*** Data shown ***

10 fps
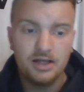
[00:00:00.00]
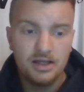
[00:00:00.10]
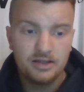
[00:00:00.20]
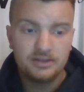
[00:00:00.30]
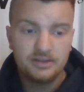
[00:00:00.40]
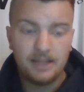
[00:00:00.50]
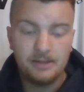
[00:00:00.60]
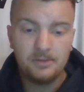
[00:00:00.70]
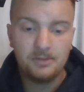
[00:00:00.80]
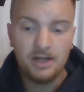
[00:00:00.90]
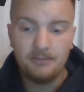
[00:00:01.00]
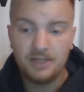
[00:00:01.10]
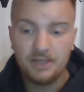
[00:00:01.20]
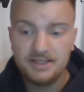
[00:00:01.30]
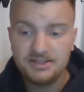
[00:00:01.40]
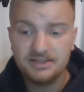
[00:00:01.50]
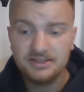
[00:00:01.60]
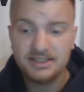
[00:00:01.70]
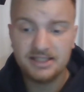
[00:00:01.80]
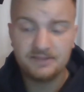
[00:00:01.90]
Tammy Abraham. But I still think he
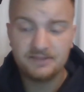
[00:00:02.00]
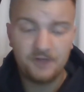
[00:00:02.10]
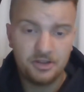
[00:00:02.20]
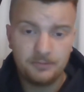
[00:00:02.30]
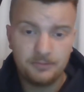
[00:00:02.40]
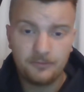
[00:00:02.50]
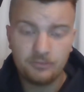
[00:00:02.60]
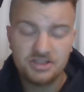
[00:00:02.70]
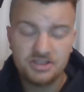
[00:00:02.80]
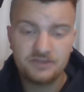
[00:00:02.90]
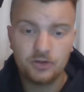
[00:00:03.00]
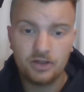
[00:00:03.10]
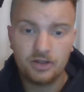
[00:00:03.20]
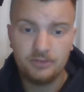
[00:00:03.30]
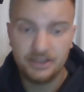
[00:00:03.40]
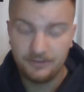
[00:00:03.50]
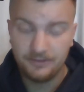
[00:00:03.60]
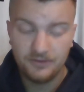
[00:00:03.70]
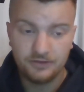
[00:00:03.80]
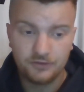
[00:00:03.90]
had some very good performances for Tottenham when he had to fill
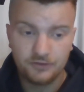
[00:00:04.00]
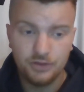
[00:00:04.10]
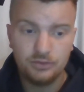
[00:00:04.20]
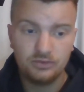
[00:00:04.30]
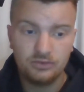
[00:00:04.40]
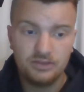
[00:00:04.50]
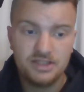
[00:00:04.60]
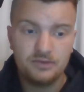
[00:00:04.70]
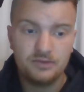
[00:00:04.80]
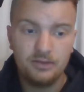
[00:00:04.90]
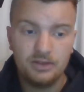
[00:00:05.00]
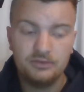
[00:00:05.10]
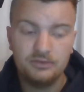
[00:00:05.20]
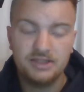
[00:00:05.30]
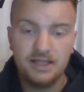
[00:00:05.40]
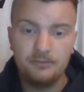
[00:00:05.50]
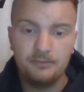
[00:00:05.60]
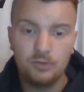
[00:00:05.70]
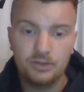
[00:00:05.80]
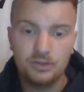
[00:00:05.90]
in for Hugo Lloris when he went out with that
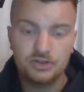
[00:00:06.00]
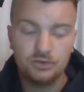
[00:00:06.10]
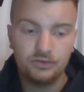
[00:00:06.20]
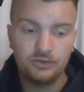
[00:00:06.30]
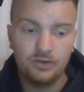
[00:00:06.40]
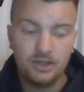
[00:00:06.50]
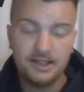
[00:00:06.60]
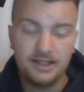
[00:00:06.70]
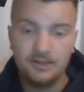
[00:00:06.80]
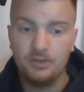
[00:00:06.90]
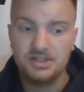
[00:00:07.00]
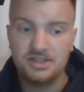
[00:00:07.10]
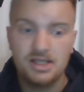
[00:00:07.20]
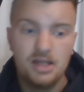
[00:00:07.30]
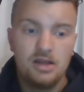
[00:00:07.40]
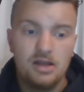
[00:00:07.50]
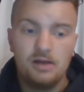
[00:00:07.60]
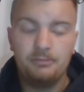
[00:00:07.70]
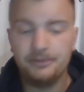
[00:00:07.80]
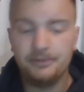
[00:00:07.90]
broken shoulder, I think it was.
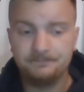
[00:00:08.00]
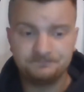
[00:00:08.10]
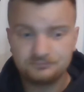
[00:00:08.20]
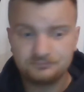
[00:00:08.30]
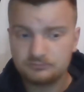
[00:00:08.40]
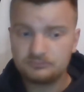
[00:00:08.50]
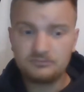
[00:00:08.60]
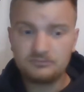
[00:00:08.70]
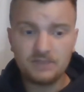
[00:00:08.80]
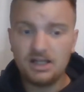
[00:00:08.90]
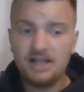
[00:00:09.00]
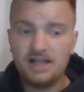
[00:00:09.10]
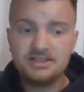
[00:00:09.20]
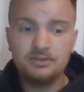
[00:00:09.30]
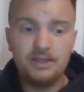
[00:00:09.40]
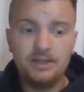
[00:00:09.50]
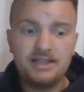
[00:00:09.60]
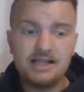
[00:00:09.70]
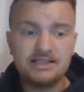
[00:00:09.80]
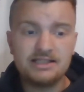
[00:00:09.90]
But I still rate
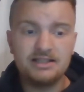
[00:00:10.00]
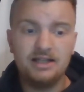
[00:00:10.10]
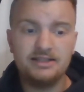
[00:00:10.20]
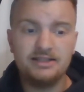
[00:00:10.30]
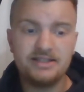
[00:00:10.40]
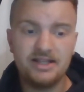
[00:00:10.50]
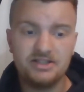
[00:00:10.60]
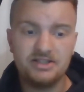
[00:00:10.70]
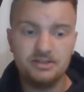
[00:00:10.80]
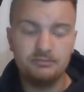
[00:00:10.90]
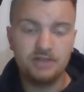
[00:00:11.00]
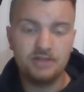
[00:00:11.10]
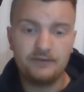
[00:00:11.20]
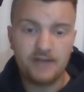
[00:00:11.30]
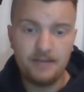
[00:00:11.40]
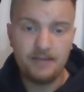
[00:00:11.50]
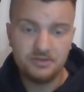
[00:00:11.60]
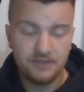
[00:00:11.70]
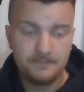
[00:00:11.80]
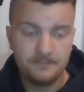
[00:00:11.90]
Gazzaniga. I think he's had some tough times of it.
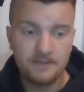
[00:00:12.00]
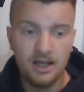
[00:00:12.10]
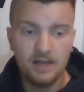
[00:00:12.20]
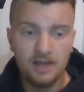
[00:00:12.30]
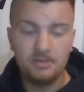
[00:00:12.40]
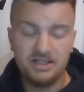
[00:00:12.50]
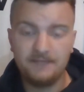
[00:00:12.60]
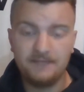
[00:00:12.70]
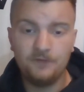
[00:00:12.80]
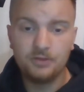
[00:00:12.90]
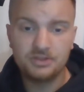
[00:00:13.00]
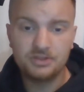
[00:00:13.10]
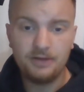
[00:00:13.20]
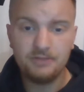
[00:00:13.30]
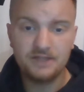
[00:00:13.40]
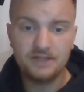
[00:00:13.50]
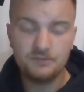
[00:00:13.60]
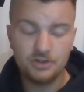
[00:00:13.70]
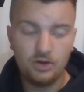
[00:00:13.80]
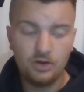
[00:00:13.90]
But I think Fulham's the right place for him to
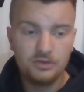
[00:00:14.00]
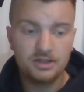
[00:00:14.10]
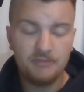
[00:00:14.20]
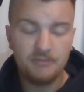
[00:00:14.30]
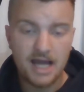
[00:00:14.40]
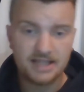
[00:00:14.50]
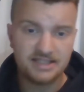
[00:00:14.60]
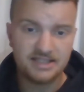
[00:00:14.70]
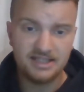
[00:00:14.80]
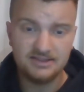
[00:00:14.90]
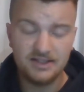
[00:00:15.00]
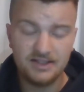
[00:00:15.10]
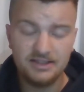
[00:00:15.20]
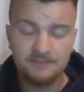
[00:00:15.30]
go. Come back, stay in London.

*** End of Data shown ***
*** Data shown ***

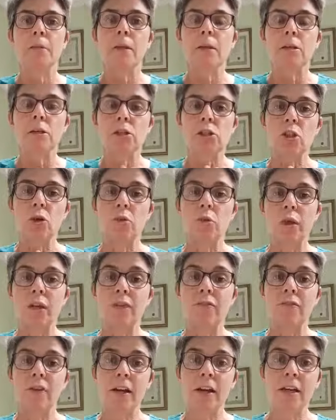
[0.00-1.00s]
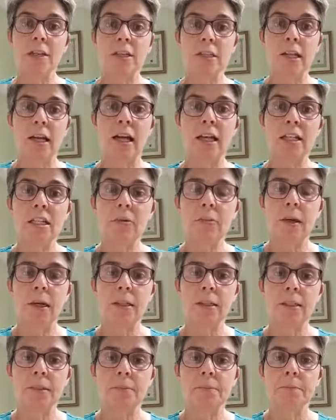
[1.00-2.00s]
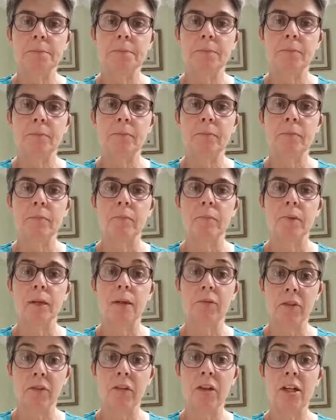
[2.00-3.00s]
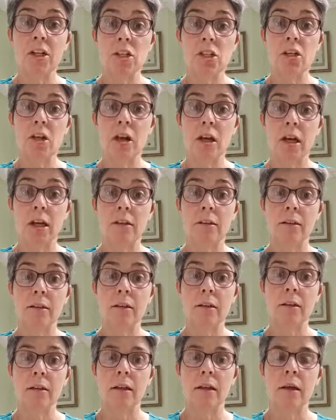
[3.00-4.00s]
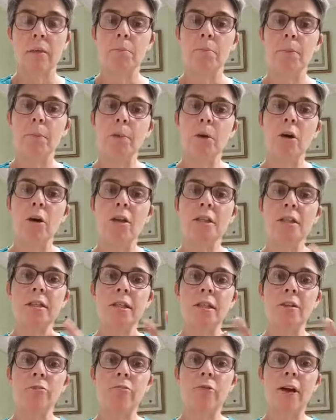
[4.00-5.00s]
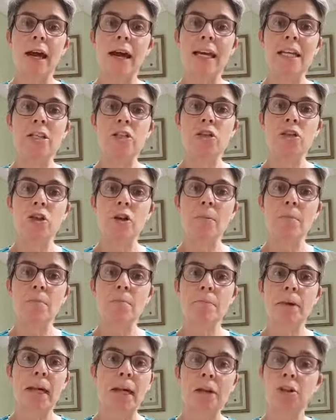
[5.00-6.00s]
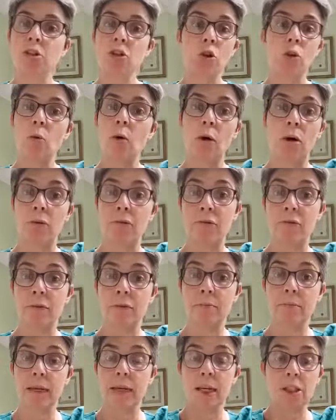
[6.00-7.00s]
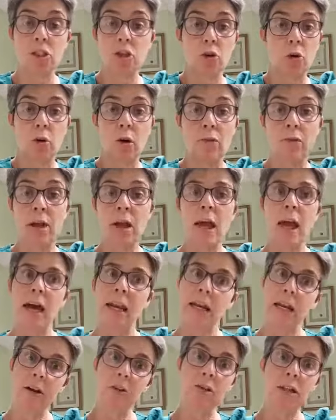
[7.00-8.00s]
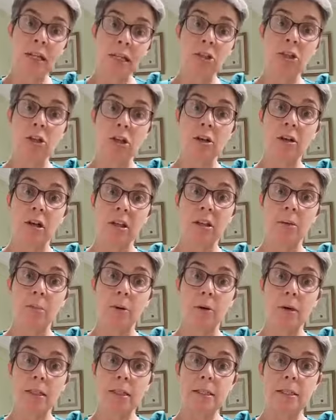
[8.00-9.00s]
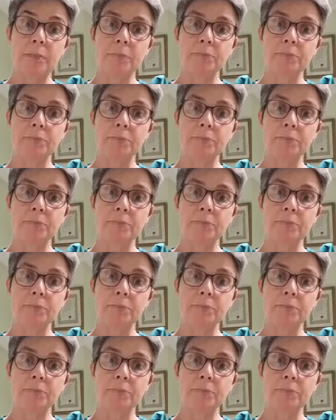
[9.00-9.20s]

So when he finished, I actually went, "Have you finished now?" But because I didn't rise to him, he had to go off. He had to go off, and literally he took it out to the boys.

*** End of Data shown ***

Exercise prompt —
Above are records; write out the lines from the one with "[00:00:02.10]" down to the one with "[00:00:07.60]", exactly, leaving the pictures out.

Expected answer —
[00:00:02.10]
[00:00:02.20]
[00:00:02.30]
[00:00:02.40]
[00:00:02.50]
[00:00:02.60]
[00:00:02.70]
[00:00:02.80]
[00:00:02.90]
[00:00:03.00]
[00:00:03.10]
[00:00:03.20]
[00:00:03.30]
[00:00:03.40]
[00:00:03.50]
[00:00:03.60]
[00:00:03.70]
[00:00:03.80]
[00:00:03.90]
had some very good performances for Tottenham when he had to fill
[00:00:04.00]
[00:00:04.10]
[00:00:04.20]
[00:00:04.30]
[00:00:04.40]
[00:00:04.50]
[00:00:04.60]
[00:00:04.70]
[00:00:04.80]
[00:00:04.90]
[00:00:05.00]
[00:00:05.10]
[00:00:05.20]
[00:00:05.30]
[00:00:05.40]
[00:00:05.50]
[00:00:05.60]
[00:00:05.70]
[00:00:05.80]
[00:00:05.90]
in for Hugo Lloris when he went out with that
[00:00:06.00]
[00:00:06.10]
[00:00:06.20]
[00:00:06.30]
[00:00:06.40]
[00:00:06.50]
[00:00:06.60]
[00:00:06.70]
[00:00:06.80]
[00:00:06.90]
[00:00:07.00]
[00:00:07.10]
[00:00:07.20]
[00:00:07.30]
[00:00:07.40]
[00:00:07.50]
[00:00:07.60]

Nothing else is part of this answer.